I sit in a chair, ankles crossed, knees clamped, arms crossed.  I spoke at this event last year, so why do I feel that black sludge of shame, doubt, guilt, and questions knocking at the back of my throat?  I thought I was ok.  I haven't thought about it in months.  Then again, I don't think about much anymore besides school, body, and sleep...and maybe Netflix.  

"I wasn't going to speak tonight," are the words that start off many of the stories.  They're the words that started my story last year.  I stare at the people who come up to the podium to talk.  Some of them bounce up, some flip-flop up, some shuffle.  Most everyone leans on the sturdy wooden podium, microphone adjustments are made and stories come tumbling forward between hiccups, giggles, tears, and tentative "um's."  I've never heard such eloquence, and I say that sincerely.  Davidson students might be fantastic at class presentations, and sounding inspiring, intelligent, and strong.  But these are the strongest presentations I have seen since... well... last year's event.

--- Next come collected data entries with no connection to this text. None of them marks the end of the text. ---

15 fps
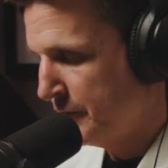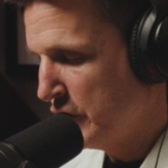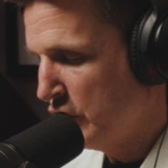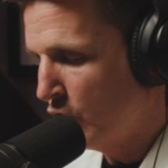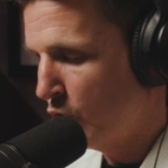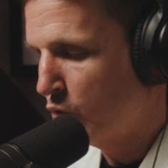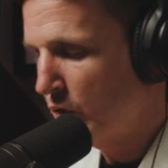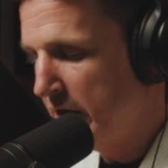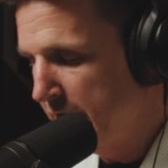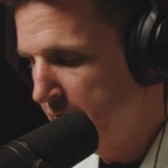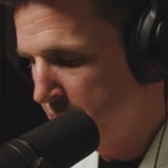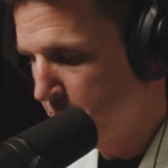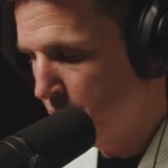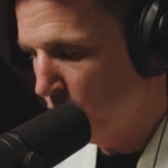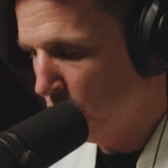you know,
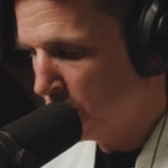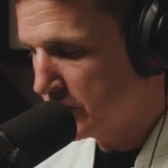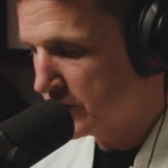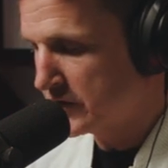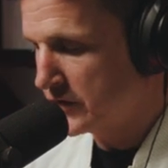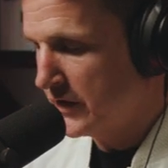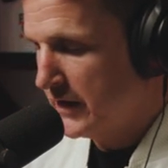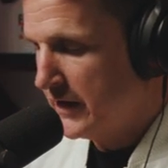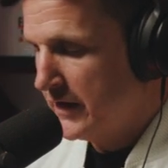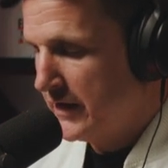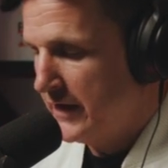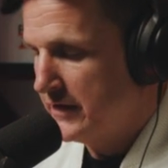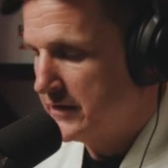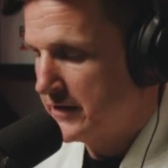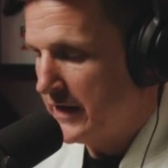reading books
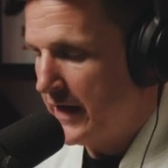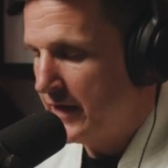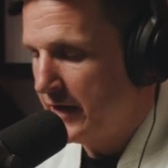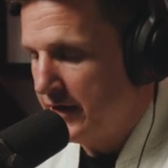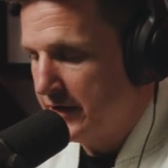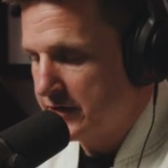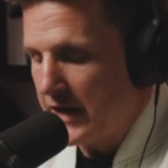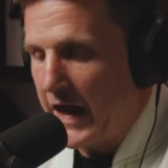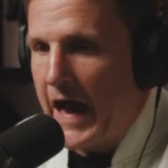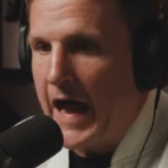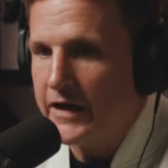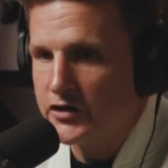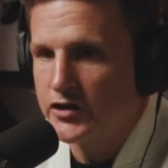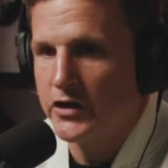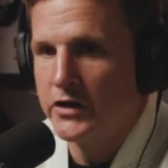is that it's
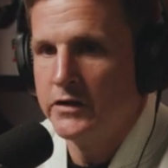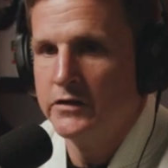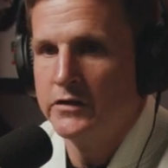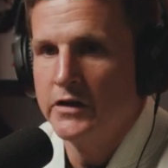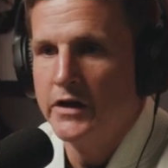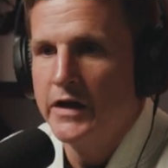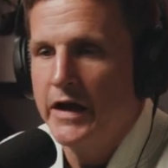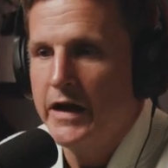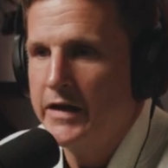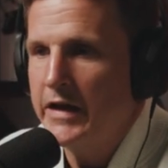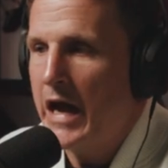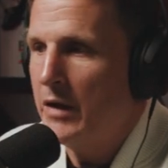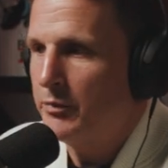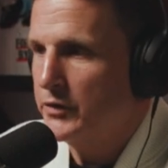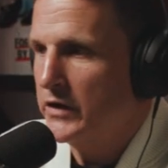action and
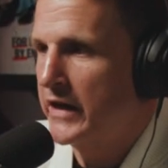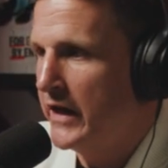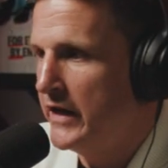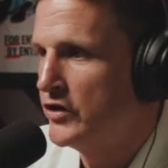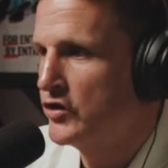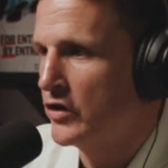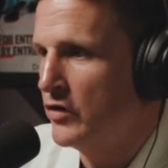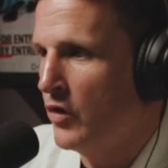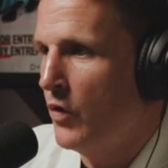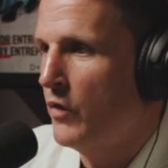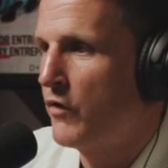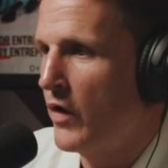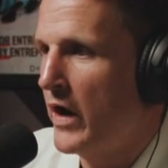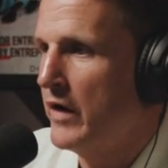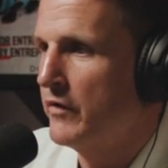application
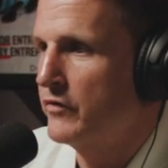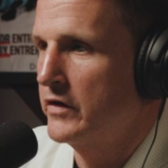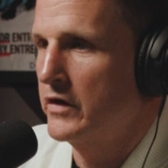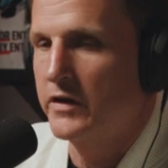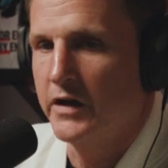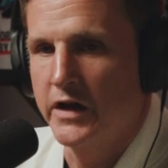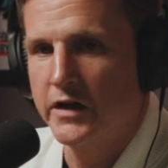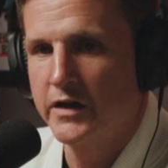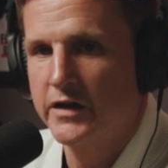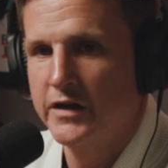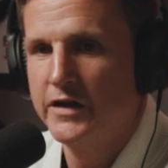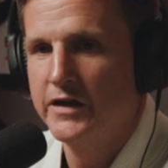over everything.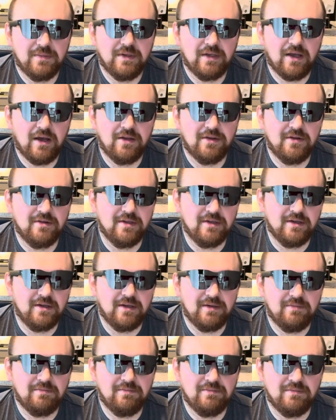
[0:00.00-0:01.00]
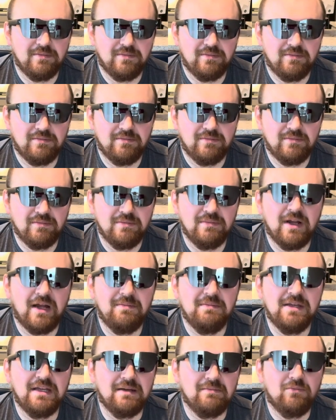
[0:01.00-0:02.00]
other than it not
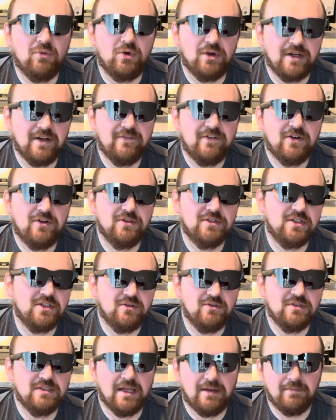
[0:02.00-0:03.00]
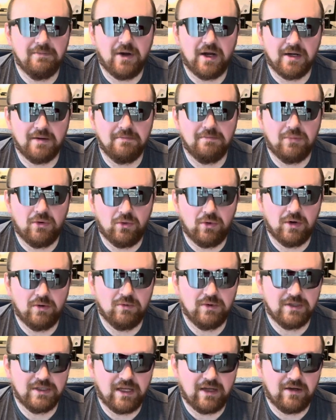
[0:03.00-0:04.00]
being more difficult to use that bottom port
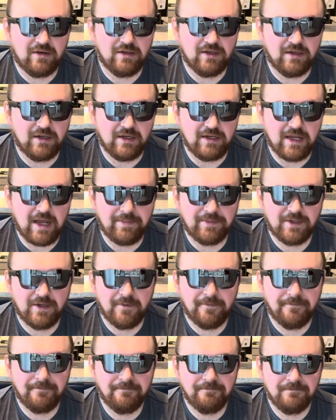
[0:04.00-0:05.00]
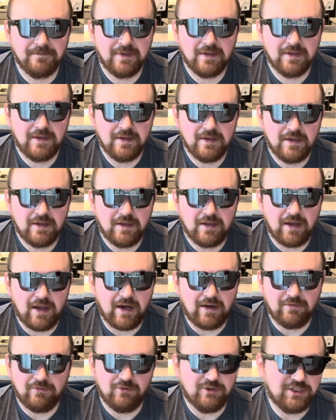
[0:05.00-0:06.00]
without an adapter,
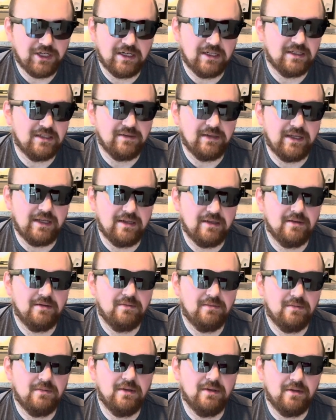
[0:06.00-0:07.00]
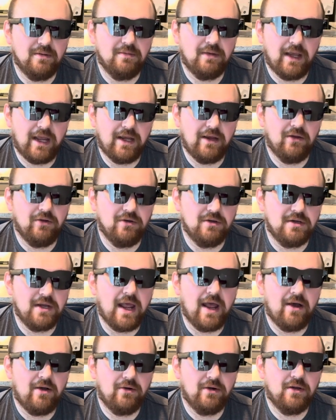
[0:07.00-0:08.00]
which I just laid the handheld
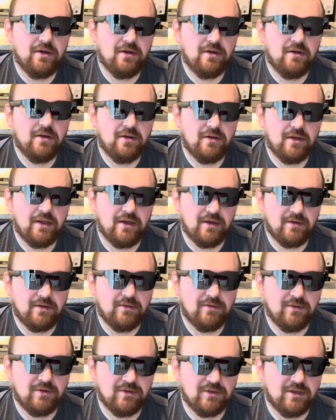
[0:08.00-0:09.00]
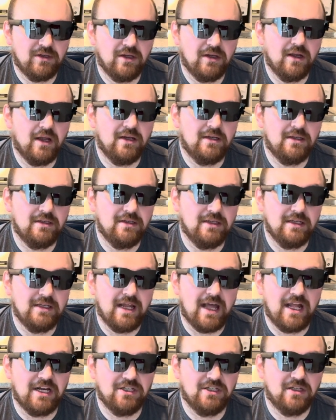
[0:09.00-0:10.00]
down and
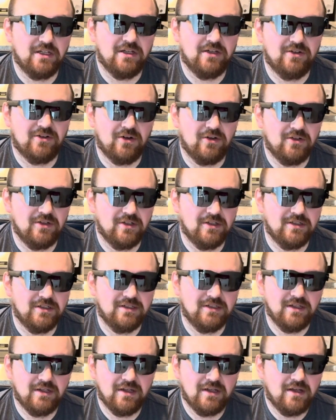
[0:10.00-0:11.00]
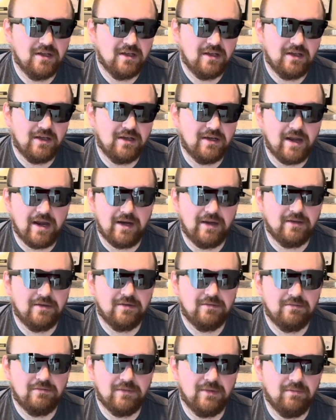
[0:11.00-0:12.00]
detached the controllers and had
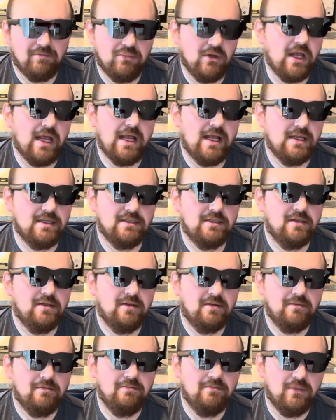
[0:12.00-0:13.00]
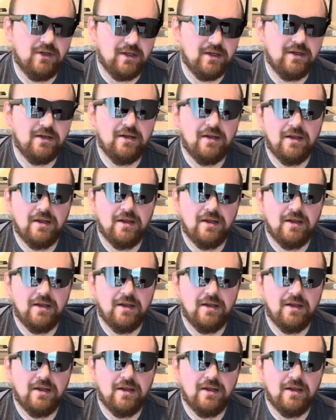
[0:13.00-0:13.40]
a blast. But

There are more stories here this year of experiences that happened outside Davidson's campus, and boundaries.  International experiences are detailed, showing me that Bursting the Bubble had some impact on our campus.  One woman stands and says that she won't pretend everything is ok when it's not.  She says it doesn't have to be ok.  With anything.  I crouch smaller somehow.

Secondary survivors and survivors of experiences before Davidson share the effects of these experiences on their lives here.  Now.  They live with the hurt and the pain, internalizing messages of severity, authenticity, and shame.  So many people spoke about they had told themselves it was their fault for some reason, and most every one of those people chastised themselves for saying that and validated themselves.  In those moments the strength and simultaneous chagrin lit up these speakers' features.  

There was another spark that lit up more faces than last year- the spark of anger.  A sense of lonliness, powerlessness, and resentment fueled some of the comments.  In light of the topsy-turvy year this campus has had regarding sexual assault, it is no surprise that these comments were more common this year.  It is the opinion of this writer that these comments, and directives to this school are well-deserved.  But I will also say that we are lucky to be here, in a place where we have access to the people in power.  Many were there, albeit for a very short time, to hear our stories.  

I think about my own experience once in a blue moon.  Typically I follow the Davidson mantra of "it's fine becuase I have a lot to do" and I don't think about it.  But this day made me realize how deeply I had internalized what happened to me.  I'm going to follow the company line here and say: It wasn't that bad, I'm not sure what even happend, and really, I'm ok.  But I realized today that my experience had caused me to embody the message that I am an object, something for someone else's use.  I may not truly think this, but after years of subtle media messaging and social norming and then this- I started treating myself like an object for real, doubling down on efforts I had half-heartedly been pursuing.  I realized that's why I was sitting in a ball by the end of the night.  The stories and the insights that these brave people had shared spoke to me, each in a different way.  I can only write about that experience because I don't want to speak for others, and I certainly will not share the stories that aren't my own.  

This was one night on campus, and I would say we took it back, but as one of the speakers said "we need to take back all the nights."  I agree.  We need to take back the nights before things happen, reclaim the nights after things happen, offer help and love instead of diminshing pain, and for the love of God (or whatever diety or all-knowing being or idol) we need to watch out for each other-- before and after the fact.